Assigned task: Give back the lines below exactly, but do not include any pictures.
Data for this exercise Block Start
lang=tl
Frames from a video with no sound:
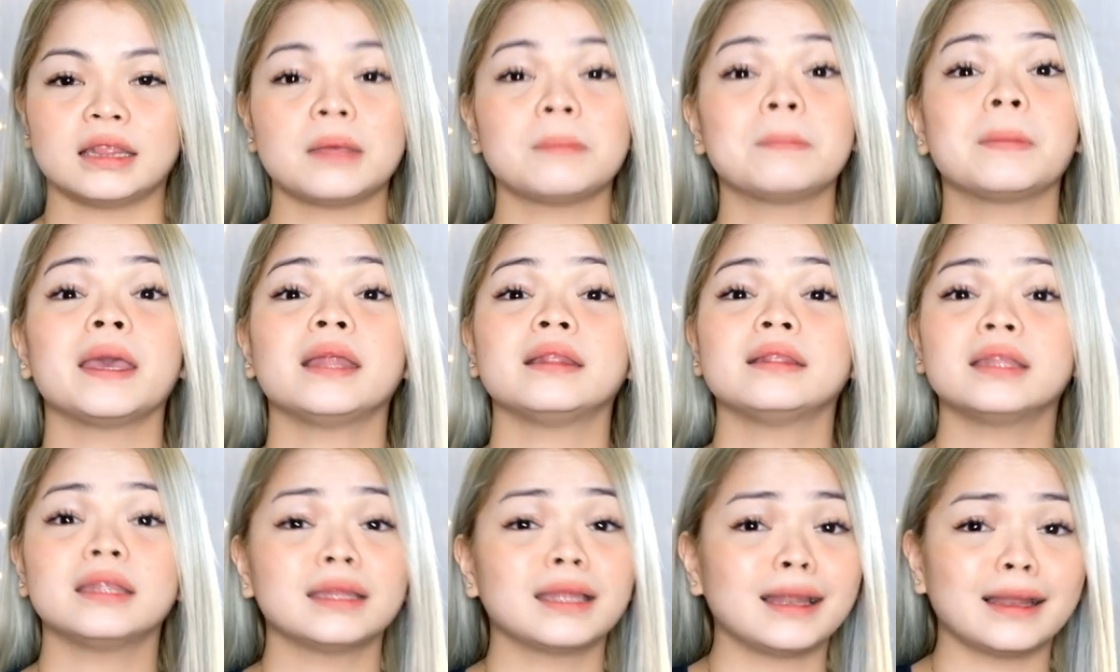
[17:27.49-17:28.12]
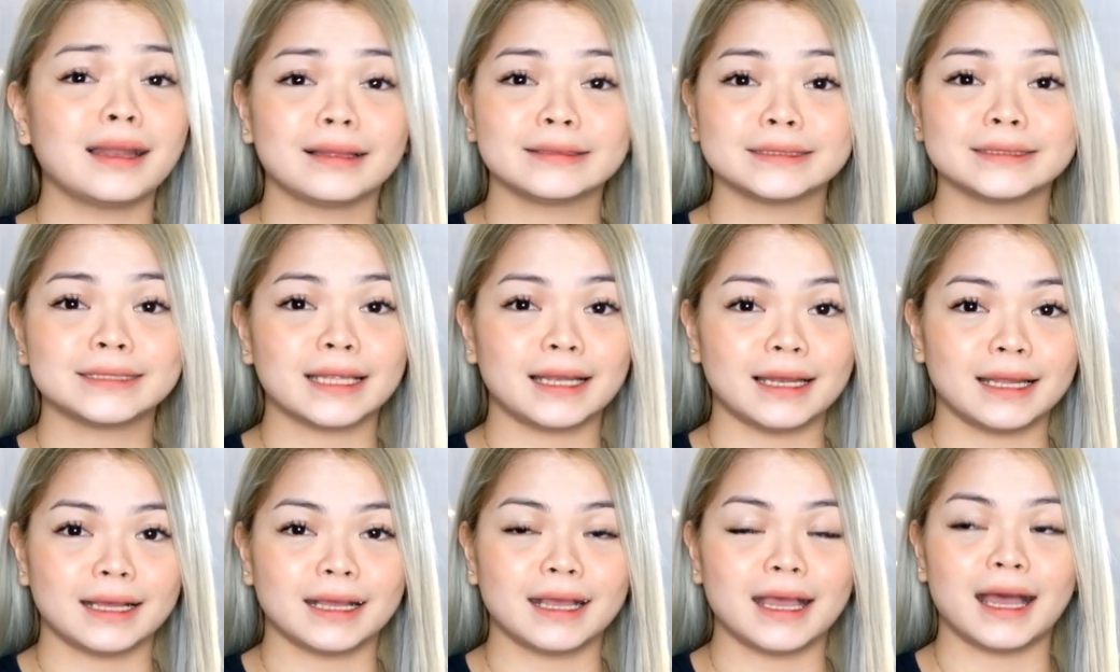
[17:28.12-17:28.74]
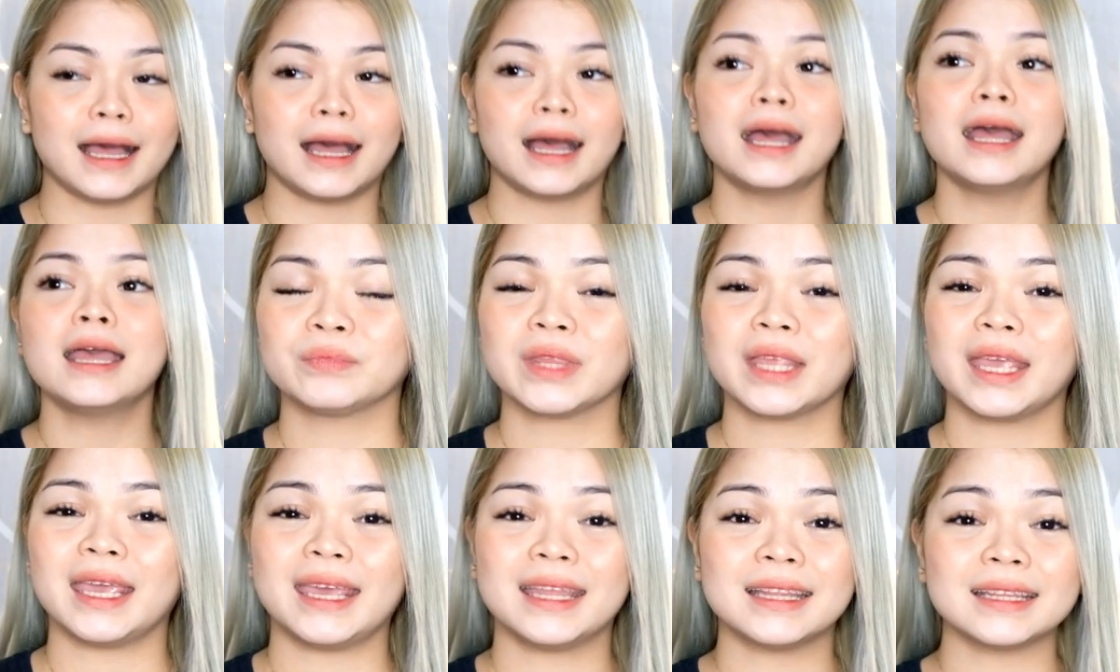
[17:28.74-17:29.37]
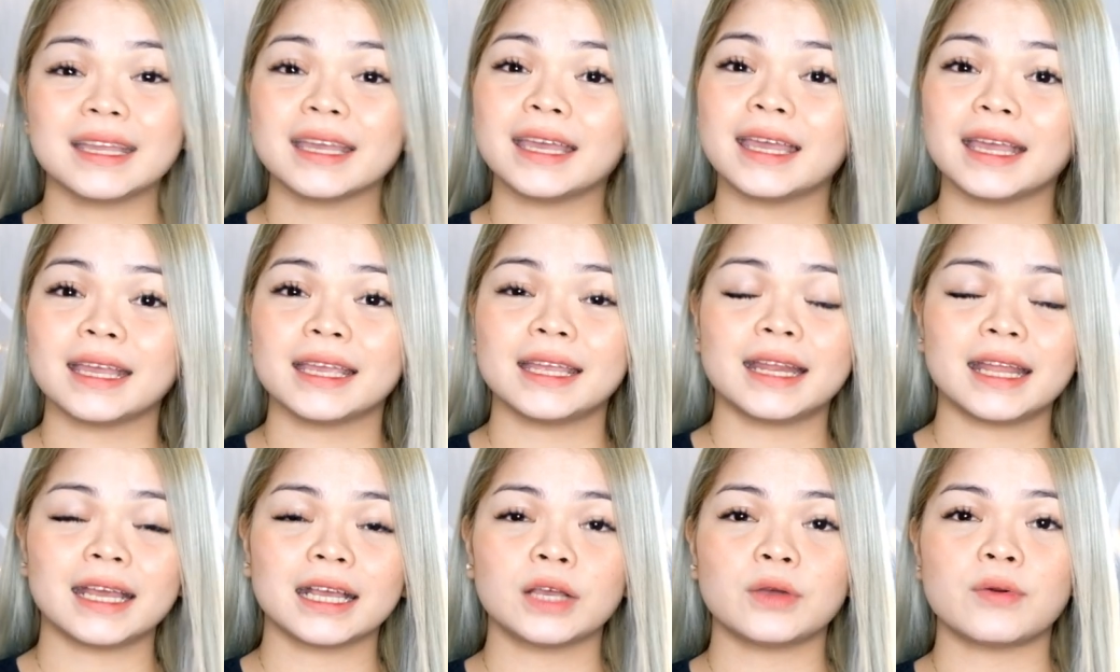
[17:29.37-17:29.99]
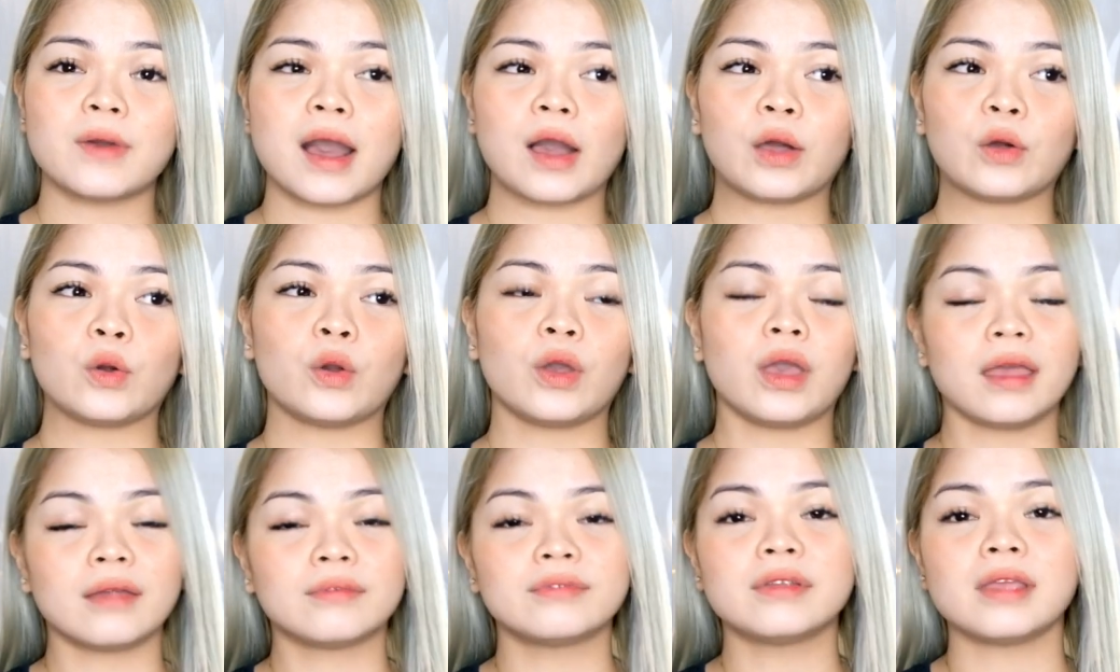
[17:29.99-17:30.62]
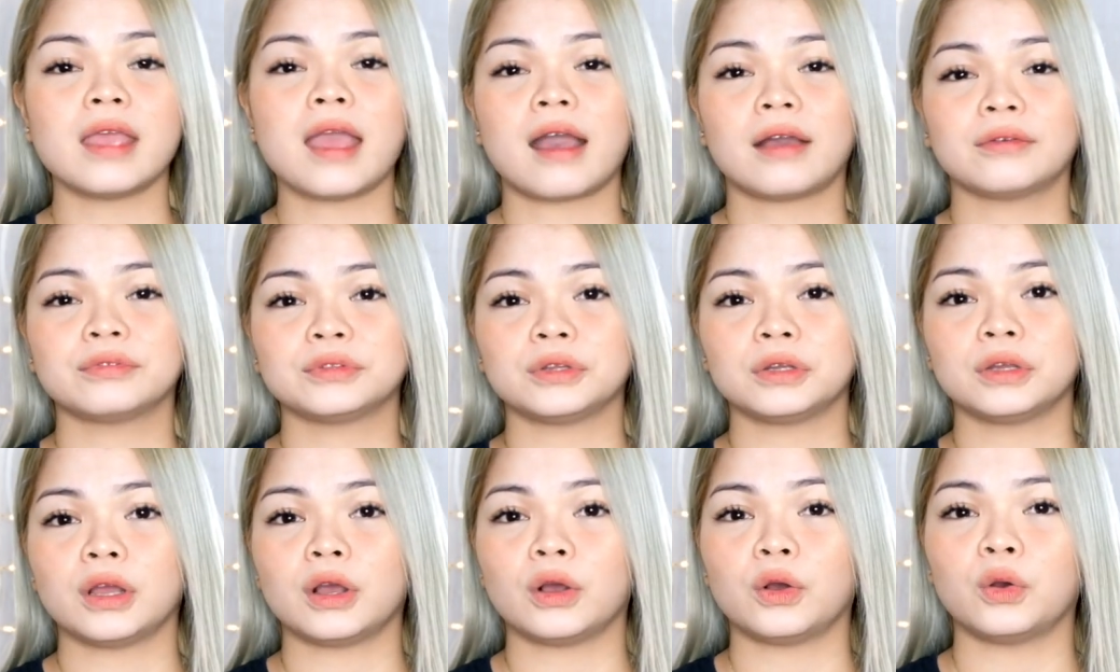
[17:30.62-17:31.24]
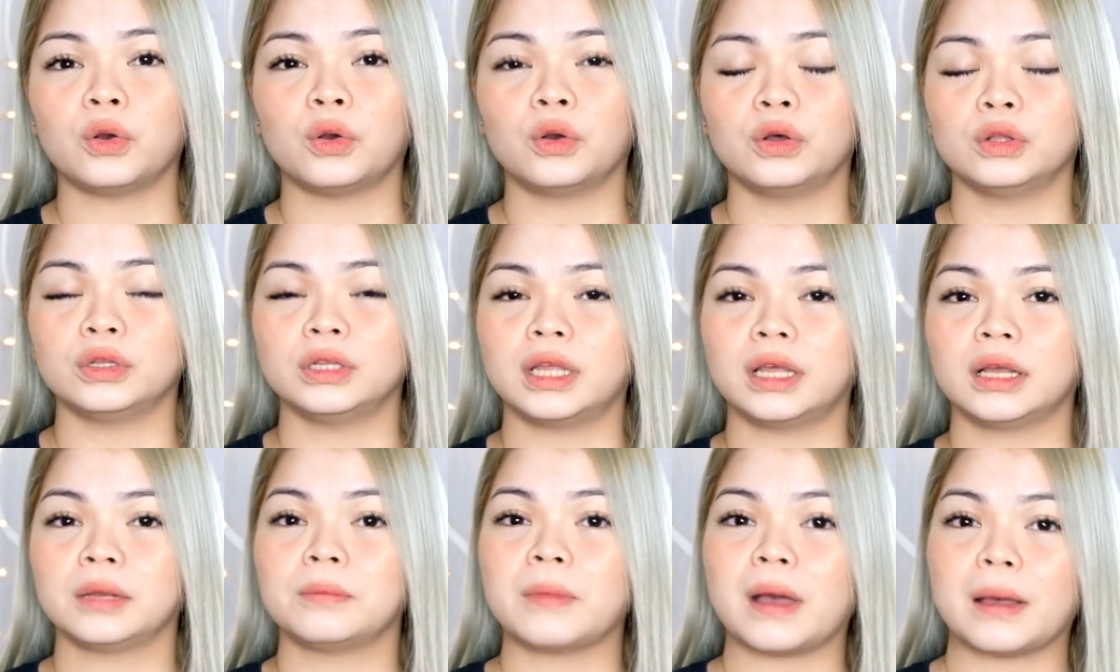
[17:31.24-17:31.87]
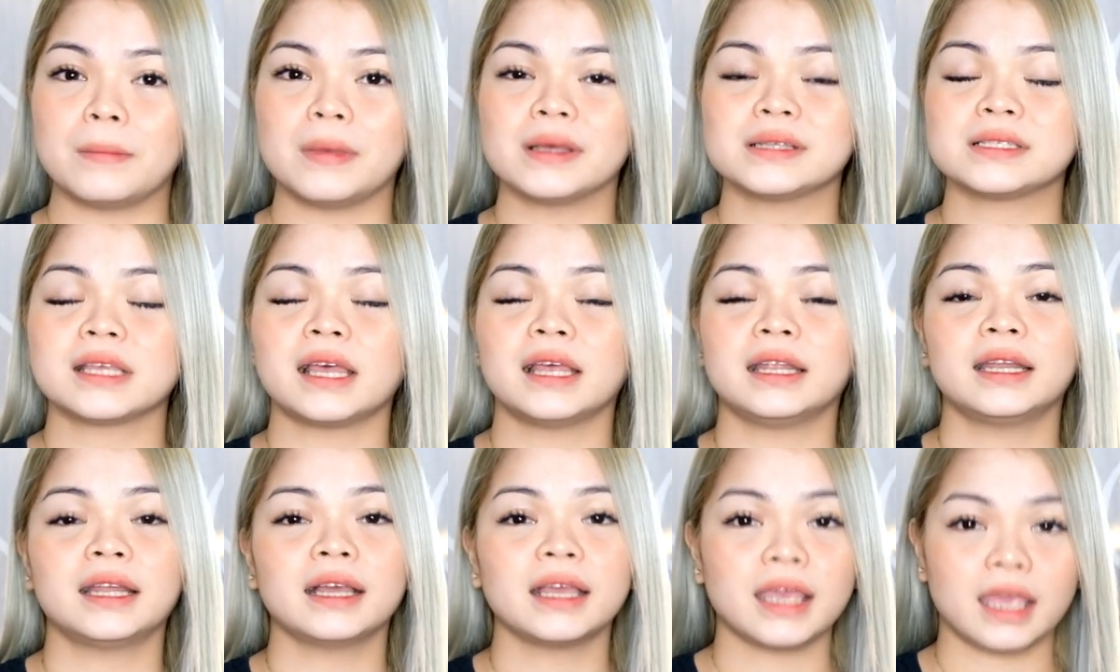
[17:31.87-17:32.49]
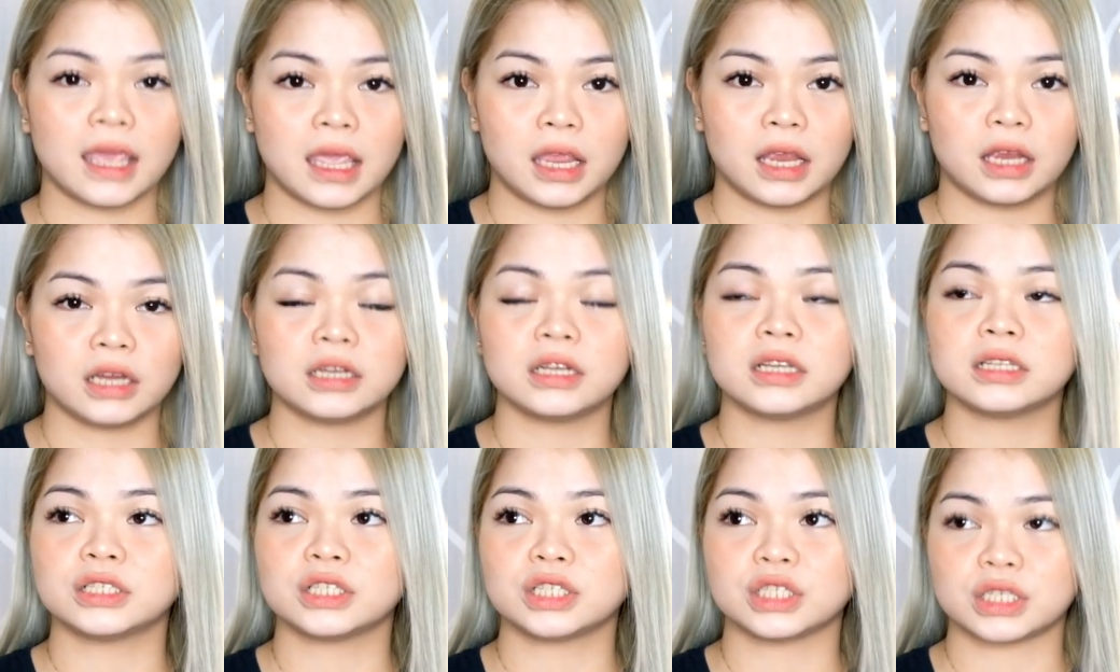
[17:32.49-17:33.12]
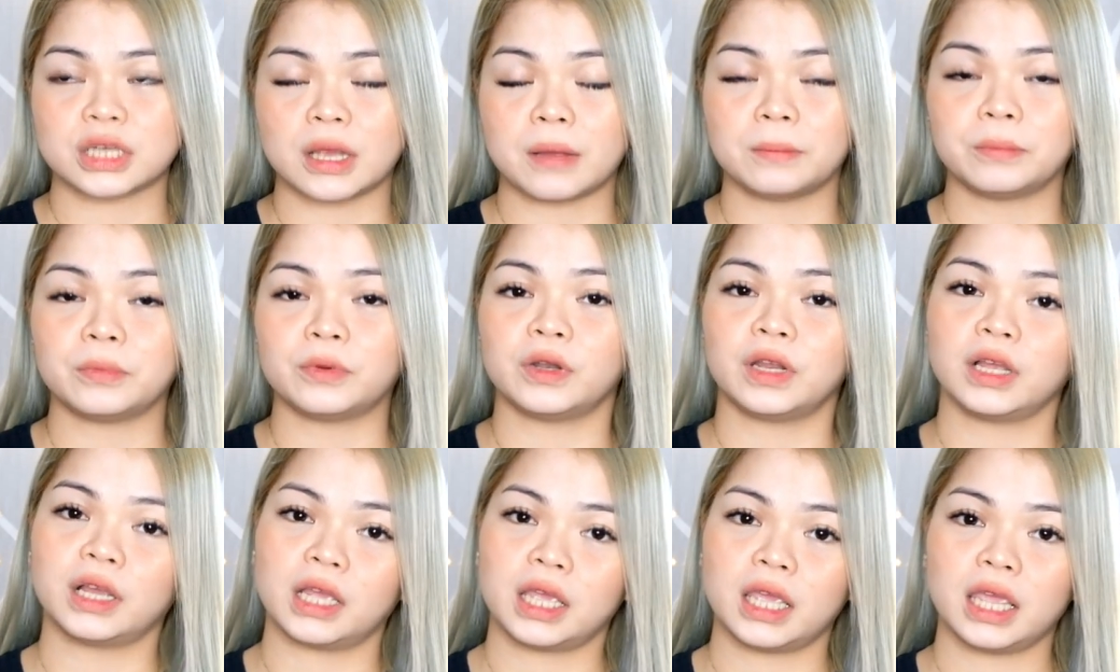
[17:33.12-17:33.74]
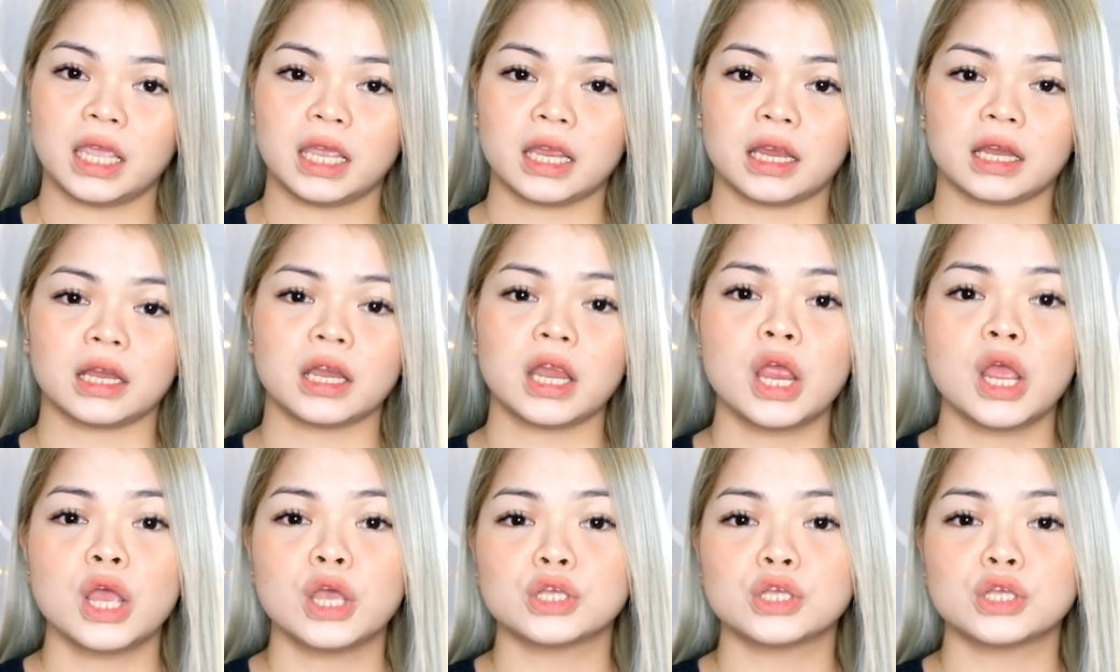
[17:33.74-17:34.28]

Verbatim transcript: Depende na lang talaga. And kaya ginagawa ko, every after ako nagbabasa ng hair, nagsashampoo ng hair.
Data for this exercise Block End
Response for this exercise:
lang=tl
Frames from a video with no sound:
[17:27.49-17:28.12]
[17:28.12-17:28.74]
[17:28.74-17:29.37]
[17:29.37-17:29.99]
[17:29.99-17:30.62]
[17:30.62-17:31.24]
[17:31.24-17:31.87]
[17:31.87-17:32.49]
[17:32.49-17:33.12]
[17:33.12-17:33.74]
[17:33.74-17:34.28]

Verbatim transcript: Depende na lang talaga. And kaya ginagawa ko, every after ako nagbabasa ng hair, nagsashampoo ng hair.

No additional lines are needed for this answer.